§ Action item
From the data underneath, reproduce exactly the stretch that begins at the line with "[00:00:04.75]" and ends after the line with "[16:31.39-16:31.79]".

Saved entries
────
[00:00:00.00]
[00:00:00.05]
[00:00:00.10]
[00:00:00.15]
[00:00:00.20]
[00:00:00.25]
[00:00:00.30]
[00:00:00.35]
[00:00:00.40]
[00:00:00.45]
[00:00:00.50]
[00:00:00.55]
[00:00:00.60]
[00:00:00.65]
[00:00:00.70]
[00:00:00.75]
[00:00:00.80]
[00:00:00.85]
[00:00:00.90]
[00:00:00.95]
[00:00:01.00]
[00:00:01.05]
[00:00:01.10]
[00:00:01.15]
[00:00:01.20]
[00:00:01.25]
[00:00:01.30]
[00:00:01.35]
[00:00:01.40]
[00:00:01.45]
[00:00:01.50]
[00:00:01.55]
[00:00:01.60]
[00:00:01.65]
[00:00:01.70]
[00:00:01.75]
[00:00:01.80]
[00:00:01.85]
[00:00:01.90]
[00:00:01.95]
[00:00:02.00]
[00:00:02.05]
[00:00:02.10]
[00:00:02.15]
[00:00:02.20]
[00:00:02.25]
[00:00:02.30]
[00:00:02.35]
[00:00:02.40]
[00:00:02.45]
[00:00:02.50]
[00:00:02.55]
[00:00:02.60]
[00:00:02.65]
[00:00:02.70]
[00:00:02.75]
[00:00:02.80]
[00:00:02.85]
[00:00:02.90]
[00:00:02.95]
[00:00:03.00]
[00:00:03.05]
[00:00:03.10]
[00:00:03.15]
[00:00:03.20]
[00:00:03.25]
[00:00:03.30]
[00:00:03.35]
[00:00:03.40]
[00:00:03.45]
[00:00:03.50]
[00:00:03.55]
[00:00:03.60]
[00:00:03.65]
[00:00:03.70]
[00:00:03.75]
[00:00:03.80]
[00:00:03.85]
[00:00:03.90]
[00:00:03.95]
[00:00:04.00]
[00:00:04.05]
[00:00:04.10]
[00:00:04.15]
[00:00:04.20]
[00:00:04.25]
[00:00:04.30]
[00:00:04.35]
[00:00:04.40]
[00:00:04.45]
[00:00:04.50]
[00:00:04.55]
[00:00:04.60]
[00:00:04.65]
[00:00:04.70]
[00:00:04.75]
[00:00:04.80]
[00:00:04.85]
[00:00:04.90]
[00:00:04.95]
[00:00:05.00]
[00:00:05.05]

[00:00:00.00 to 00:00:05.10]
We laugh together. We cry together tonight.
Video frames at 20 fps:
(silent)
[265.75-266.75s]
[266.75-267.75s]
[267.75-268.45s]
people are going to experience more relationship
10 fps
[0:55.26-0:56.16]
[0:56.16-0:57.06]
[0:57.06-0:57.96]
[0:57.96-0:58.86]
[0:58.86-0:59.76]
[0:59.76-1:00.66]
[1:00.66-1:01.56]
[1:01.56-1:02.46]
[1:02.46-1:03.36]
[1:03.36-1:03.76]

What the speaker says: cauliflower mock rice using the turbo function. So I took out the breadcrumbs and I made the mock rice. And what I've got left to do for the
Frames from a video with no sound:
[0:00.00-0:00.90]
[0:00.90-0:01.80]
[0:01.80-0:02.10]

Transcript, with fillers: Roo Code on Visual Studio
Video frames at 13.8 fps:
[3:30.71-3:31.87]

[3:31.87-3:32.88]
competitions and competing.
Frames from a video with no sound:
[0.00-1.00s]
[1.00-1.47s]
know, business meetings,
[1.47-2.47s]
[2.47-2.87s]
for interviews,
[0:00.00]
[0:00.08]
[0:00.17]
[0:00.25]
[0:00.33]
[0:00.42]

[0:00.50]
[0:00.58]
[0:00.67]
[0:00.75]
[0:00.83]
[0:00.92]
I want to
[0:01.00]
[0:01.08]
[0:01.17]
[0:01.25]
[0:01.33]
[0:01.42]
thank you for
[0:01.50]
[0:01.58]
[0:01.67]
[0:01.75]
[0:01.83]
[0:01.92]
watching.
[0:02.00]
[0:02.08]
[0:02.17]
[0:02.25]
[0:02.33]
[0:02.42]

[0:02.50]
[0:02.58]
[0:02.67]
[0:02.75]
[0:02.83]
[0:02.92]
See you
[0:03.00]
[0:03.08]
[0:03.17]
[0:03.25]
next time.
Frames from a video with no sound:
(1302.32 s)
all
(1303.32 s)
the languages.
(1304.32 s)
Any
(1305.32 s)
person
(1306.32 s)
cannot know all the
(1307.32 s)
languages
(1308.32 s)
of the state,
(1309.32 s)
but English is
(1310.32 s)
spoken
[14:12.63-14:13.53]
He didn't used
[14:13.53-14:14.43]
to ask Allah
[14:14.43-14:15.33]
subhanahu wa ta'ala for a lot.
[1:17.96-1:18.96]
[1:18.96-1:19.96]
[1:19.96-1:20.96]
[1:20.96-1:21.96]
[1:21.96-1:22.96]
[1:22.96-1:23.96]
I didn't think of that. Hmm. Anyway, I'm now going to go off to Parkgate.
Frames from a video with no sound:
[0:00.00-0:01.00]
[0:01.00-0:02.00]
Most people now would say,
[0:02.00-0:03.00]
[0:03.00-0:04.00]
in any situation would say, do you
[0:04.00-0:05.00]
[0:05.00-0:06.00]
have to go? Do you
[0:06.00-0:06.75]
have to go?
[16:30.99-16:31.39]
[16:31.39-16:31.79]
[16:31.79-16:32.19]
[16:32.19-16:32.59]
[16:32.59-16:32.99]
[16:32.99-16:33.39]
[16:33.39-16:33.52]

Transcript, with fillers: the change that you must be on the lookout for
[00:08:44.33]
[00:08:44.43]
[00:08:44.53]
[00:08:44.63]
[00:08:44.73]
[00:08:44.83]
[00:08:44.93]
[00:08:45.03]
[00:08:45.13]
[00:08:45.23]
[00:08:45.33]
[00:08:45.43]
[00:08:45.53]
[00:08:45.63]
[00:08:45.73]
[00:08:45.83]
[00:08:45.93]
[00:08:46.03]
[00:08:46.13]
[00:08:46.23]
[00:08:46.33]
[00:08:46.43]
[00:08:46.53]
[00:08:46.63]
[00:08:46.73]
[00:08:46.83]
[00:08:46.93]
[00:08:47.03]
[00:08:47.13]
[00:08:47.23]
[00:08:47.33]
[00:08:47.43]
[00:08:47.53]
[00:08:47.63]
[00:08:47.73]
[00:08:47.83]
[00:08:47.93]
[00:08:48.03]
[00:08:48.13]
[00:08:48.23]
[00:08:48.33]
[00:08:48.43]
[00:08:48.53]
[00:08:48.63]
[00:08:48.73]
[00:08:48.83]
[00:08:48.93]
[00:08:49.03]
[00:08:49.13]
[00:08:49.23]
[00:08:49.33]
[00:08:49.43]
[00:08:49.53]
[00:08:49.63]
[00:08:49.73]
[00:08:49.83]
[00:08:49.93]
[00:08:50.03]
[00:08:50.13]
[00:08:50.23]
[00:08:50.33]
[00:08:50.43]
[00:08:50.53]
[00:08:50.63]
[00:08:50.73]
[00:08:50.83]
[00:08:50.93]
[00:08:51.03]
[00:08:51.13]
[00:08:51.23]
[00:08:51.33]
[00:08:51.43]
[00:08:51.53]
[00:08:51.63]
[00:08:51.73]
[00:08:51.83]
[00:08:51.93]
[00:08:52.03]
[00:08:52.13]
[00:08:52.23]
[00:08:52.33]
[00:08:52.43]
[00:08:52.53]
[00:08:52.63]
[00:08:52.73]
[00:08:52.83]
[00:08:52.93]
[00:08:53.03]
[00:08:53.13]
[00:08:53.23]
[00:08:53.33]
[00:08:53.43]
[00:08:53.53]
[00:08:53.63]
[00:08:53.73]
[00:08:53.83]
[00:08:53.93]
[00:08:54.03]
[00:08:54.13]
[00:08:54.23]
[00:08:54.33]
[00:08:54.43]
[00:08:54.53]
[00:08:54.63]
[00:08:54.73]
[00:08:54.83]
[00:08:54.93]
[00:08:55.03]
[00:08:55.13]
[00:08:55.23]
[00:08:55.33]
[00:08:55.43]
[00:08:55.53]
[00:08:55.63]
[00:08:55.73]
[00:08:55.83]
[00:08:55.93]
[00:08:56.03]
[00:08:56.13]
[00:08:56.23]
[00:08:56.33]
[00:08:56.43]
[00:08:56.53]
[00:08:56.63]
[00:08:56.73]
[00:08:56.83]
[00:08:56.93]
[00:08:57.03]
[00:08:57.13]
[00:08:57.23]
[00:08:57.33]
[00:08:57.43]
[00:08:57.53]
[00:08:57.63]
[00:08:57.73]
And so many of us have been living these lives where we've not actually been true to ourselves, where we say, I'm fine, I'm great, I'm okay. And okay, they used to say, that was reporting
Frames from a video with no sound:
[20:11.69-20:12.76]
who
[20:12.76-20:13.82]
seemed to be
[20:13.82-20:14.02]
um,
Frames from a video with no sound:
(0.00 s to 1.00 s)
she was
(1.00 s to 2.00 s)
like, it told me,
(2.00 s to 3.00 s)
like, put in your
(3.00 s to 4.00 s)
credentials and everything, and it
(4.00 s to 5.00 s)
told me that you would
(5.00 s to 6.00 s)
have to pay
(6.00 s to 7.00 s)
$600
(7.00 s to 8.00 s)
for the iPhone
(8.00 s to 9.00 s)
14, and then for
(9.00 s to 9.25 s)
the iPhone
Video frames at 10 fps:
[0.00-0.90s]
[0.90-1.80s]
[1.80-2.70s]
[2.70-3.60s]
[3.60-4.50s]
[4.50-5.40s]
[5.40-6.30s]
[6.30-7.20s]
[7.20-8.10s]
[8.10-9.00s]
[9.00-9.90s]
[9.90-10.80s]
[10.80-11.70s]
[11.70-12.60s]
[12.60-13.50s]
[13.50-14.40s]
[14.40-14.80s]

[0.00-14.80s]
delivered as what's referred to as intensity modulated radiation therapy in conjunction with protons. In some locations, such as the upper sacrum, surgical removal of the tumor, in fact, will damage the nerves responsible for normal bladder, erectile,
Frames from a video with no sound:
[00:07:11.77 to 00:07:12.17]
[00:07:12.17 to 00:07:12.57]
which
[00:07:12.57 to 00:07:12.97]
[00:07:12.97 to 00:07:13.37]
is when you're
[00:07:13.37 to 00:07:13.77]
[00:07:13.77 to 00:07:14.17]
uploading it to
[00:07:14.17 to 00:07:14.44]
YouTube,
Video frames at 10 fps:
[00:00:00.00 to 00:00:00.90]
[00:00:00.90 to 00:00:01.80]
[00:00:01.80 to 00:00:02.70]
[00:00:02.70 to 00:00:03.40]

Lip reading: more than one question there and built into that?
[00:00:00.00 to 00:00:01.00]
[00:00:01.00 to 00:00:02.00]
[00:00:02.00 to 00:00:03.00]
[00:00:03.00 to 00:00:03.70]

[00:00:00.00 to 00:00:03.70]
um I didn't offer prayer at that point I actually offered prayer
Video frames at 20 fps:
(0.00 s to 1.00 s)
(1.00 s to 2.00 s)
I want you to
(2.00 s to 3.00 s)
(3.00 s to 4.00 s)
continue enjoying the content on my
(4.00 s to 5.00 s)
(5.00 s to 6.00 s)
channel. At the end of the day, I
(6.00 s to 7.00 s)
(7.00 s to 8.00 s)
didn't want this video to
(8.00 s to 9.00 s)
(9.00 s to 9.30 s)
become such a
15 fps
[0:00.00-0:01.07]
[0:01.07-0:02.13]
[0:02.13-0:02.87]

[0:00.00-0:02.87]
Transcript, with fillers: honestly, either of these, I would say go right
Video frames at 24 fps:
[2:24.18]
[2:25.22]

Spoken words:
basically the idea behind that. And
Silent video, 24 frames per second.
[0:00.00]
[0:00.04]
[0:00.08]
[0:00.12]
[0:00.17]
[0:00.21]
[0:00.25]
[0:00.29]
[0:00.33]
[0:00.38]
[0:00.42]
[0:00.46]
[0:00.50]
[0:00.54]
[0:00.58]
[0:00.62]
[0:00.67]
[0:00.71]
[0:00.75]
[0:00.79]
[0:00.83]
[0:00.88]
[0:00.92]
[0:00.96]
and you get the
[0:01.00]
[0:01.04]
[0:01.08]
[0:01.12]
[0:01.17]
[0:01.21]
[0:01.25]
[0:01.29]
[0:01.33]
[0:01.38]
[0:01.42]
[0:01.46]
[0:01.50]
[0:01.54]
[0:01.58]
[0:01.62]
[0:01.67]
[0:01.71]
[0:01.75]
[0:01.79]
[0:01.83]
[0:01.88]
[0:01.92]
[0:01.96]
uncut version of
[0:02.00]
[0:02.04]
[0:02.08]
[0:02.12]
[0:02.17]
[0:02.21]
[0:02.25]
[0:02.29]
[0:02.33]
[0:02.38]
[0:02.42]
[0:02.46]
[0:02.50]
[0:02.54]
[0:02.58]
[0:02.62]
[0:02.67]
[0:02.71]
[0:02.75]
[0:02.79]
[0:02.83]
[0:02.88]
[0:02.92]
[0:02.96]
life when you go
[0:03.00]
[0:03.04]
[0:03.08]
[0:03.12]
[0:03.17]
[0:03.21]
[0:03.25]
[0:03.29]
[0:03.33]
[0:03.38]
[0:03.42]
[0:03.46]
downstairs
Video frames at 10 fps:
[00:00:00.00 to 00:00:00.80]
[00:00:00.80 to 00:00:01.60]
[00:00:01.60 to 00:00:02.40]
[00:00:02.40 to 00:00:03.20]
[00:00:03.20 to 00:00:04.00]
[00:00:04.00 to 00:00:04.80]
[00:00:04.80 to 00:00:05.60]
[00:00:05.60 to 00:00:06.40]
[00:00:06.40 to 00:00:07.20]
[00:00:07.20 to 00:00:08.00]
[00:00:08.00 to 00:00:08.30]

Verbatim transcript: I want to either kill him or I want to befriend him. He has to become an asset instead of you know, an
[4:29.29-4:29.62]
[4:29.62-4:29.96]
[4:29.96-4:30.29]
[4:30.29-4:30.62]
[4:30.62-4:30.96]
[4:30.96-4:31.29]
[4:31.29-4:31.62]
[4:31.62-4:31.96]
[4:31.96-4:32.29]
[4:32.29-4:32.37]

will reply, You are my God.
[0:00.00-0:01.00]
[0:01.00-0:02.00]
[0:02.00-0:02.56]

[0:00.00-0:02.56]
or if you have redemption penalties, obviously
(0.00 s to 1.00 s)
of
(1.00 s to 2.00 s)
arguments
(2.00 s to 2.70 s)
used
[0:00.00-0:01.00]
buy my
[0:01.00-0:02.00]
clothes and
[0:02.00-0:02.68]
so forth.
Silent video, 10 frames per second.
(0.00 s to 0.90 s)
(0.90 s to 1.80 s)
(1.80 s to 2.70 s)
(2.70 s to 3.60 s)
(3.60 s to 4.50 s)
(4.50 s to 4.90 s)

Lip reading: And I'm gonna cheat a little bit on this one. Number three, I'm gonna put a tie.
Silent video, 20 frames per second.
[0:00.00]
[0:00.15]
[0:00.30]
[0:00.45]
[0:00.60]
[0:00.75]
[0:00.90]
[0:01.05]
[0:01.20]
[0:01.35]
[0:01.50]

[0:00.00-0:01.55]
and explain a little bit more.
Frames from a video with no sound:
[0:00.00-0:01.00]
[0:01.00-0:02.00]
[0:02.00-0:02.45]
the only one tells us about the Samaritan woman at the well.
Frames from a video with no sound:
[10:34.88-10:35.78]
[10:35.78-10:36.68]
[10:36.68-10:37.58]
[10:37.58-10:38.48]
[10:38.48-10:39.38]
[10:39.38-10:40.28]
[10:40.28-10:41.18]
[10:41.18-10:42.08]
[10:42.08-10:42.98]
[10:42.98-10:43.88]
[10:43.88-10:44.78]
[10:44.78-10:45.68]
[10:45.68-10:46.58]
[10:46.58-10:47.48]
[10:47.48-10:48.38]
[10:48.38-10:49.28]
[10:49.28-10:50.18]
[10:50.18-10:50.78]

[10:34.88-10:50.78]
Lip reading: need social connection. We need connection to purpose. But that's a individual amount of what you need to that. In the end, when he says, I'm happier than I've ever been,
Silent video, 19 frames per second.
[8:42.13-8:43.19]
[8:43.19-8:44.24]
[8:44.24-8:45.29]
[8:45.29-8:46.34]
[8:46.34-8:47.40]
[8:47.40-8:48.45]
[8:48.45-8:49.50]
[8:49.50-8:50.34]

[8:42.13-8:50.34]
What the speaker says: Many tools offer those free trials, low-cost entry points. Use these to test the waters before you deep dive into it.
────
§ Solution to the problem
[00:00:04.75]
[00:00:04.80]
[00:00:04.85]
[00:00:04.90]
[00:00:04.95]
[00:00:05.00]
[00:00:05.05]

[00:00:00.00 to 00:00:05.10]
We laugh together. We cry together tonight.
Video frames at 20 fps:
(silent)
[265.75-266.75s]
[266.75-267.75s]
[267.75-268.45s]
people are going to experience more relationship
10 fps
[0:55.26-0:56.16]
[0:56.16-0:57.06]
[0:57.06-0:57.96]
[0:57.96-0:58.86]
[0:58.86-0:59.76]
[0:59.76-1:00.66]
[1:00.66-1:01.56]
[1:01.56-1:02.46]
[1:02.46-1:03.36]
[1:03.36-1:03.76]

What the speaker says: cauliflower mock rice using the turbo function. So I took out the breadcrumbs and I made the mock rice. And what I've got left to do for the
Frames from a video with no sound:
[0:00.00-0:00.90]
[0:00.90-0:01.80]
[0:01.80-0:02.10]

Transcript, with fillers: Roo Code on Visual Studio
Video frames at 13.8 fps:
[3:30.71-3:31.87]

[3:31.87-3:32.88]
competitions and competing.
Frames from a video with no sound:
[0.00-1.00s]
[1.00-1.47s]
know, business meetings,
[1.47-2.47s]
[2.47-2.87s]
for interviews,
[0:00.00]
[0:00.08]
[0:00.17]
[0:00.25]
[0:00.33]
[0:00.42]

[0:00.50]
[0:00.58]
[0:00.67]
[0:00.75]
[0:00.83]
[0:00.92]
I want to
[0:01.00]
[0:01.08]
[0:01.17]
[0:01.25]
[0:01.33]
[0:01.42]
thank you for
[0:01.50]
[0:01.58]
[0:01.67]
[0:01.75]
[0:01.83]
[0:01.92]
watching.
[0:02.00]
[0:02.08]
[0:02.17]
[0:02.25]
[0:02.33]
[0:02.42]

[0:02.50]
[0:02.58]
[0:02.67]
[0:02.75]
[0:02.83]
[0:02.92]
See you
[0:03.00]
[0:03.08]
[0:03.17]
[0:03.25]
next time.
Frames from a video with no sound:
(1302.32 s)
all
(1303.32 s)
the languages.
(1304.32 s)
Any
(1305.32 s)
person
(1306.32 s)
cannot know all the
(1307.32 s)
languages
(1308.32 s)
of the state,
(1309.32 s)
but English is
(1310.32 s)
spoken
[14:12.63-14:13.53]
He didn't used
[14:13.53-14:14.43]
to ask Allah
[14:14.43-14:15.33]
subhanahu wa ta'ala for a lot.
[1:17.96-1:18.96]
[1:18.96-1:19.96]
[1:19.96-1:20.96]
[1:20.96-1:21.96]
[1:21.96-1:22.96]
[1:22.96-1:23.96]
I didn't think of that. Hmm. Anyway, I'm now going to go off to Parkgate.
Frames from a video with no sound:
[0:00.00-0:01.00]
[0:01.00-0:02.00]
Most people now would say,
[0:02.00-0:03.00]
[0:03.00-0:04.00]
in any situation would say, do you
[0:04.00-0:05.00]
[0:05.00-0:06.00]
have to go? Do you
[0:06.00-0:06.75]
have to go?
[16:30.99-16:31.39]
[16:31.39-16:31.79]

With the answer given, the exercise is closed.